* Bitbake do_unpack checksum?
@ 2014-09-22 15:08 Olivier Dugas
2014-09-22 16:16 ` Burton, Ross
0 siblings, 1 reply; 7+ messages in thread
From: Olivier Dugas @ 2014-09-22 15:08 UTC (permalink / raw)
To: bitbake-devel
[-- Attachment #1: Type: text/plain, Size: 2327 bytes --]
Hi all,
[Go to paragraph surrounded by # if in a hurry]
The company I work for is using Yocto (customized version of dylan). We
recently faced a little problem with bitbake and my google-fu seems to
be insufficient to solve it.
I know that when SRC_URI of a recipe is changed, the MD5 and SHA sums
will have to be updated. If not, bitbake will fail with a very verbose
error telling exactly what are the new checksums so I can easily update
them in the recipe.
I also know that a tarball of a recipe might change on a server without
having its version changed. This is a very bad practice but when this
happen we are dealing with it.
No, the problem we're having is not about these well documented cases.
The problem is about rotten bits.
You see, we have a recipe (let's call it foo) that need to be build from
scratch. Bitbake will do_fetch() it, and verify the checksums.
Everything's fine, the tarball is saved in the yocto's downloads folder.
Bitbake then do_unpack() the tarball and starts building in the tmp
directory. Marvellous. The build succeeds and everybody is happy.
Then, say I want to rebuild a yocto image after having modified a recipe
(bar). bar is needed by foo, so foo will have to be rebuilt. No problem
everything is fine. foo is not redownloaded since it's already in
downloads. there's a do_unpack() and so on.
Here's the problem.
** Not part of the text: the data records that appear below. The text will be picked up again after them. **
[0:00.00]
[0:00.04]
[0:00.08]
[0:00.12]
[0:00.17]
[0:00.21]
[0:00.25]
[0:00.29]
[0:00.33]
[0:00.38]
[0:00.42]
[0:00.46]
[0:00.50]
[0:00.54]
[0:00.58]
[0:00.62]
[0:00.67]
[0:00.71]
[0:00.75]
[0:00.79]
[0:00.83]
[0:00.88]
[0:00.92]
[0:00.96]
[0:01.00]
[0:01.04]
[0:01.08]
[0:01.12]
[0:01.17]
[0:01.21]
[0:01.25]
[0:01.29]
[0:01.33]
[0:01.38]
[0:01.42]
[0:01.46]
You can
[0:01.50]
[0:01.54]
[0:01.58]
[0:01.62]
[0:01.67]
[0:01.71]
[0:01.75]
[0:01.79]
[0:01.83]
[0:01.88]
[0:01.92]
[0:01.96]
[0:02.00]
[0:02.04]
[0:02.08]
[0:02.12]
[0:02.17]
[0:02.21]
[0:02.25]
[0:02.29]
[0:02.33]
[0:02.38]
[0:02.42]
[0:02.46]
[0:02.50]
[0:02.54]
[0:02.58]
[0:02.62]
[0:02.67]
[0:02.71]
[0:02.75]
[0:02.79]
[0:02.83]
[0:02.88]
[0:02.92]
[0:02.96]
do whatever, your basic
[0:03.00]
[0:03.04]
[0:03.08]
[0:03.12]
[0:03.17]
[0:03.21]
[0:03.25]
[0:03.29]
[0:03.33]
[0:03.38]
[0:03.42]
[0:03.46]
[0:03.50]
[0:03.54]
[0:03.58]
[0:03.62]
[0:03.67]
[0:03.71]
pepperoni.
A week later, I modify bar again, so foo will need
to be rebuilt. A bit on the hard drive flipped so the checksum of foo's
tarball does not match anymore. Apparently and from what I read,
Bitbake's do_unpack does not verify the checksum as it's only validated
during do_fetch. Building and installing foo succeeds though as the
rotten bit only affects runtime. The image is created like no problem
occured and we install the image. Then there's the crash, we search a
lot and finally find the issue. A simple -c cleanall foo and the problem
will disappear.
#
Now, my question : Would it be hard to bitbake's contributors to add a
checksum validation during the do_unpack step? Hard-drive errors like
this can occur, and such above-mentionned pain would be so easily
avoided by a quick checksum...
#
Many thanks.
Lee
P.S.: " If I had more time, I would have written a shorter letter"
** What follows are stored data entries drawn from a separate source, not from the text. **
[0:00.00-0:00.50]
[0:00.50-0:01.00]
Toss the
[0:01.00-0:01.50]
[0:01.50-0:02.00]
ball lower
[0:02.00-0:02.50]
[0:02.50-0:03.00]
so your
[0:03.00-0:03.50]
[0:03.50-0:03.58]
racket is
[-- Attachment #2: Type: text/html, Size: 3049 bytes --]
^ permalink raw reply [flat|nested] 7+ messages in thread
* Re: Bitbake do_unpack checksum?
2014-09-22 15:08 Bitbake do_unpack checksum? Olivier Dugas
@ 2014-09-22 16:16 ` Burton, Ross
2014-09-22 16:18 ` Burton, Ross
0 siblings, 1 reply; 7+ messages in thread
From: Burton, Ross @ 2014-09-22 16:16 UTC (permalink / raw)
To: Olivier Dugas; +Cc: bitbake-devel
On 22 September 2014 16:08, Olivier Dugas <dugaso@sonatest.com> wrote:
> Now, my question : Would it be hard to bitbake's contributors to add a
> checksum validation during the do_unpack step? Hard-drive errors like this
> can occur, and such above-mentionned pain would be so easily avoided by a
> quick checksum...
No, it wouldn't be hard.
https://bugzilla.yoctoproject.org/show_bug.cgi?id=5571
Ross
^ permalink raw reply [flat|nested] 7+ messages in thread
* Re: Bitbake do_unpack checksum?
2014-09-22 16:16 ` Burton, Ross
@ 2014-09-22 16:18 ` Burton, Ross
2014-09-22 17:04 ` Olivier Dugas
0 siblings, 1 reply; 7+ messages in thread
From: Burton, Ross @ 2014-09-22 16:18 UTC (permalink / raw)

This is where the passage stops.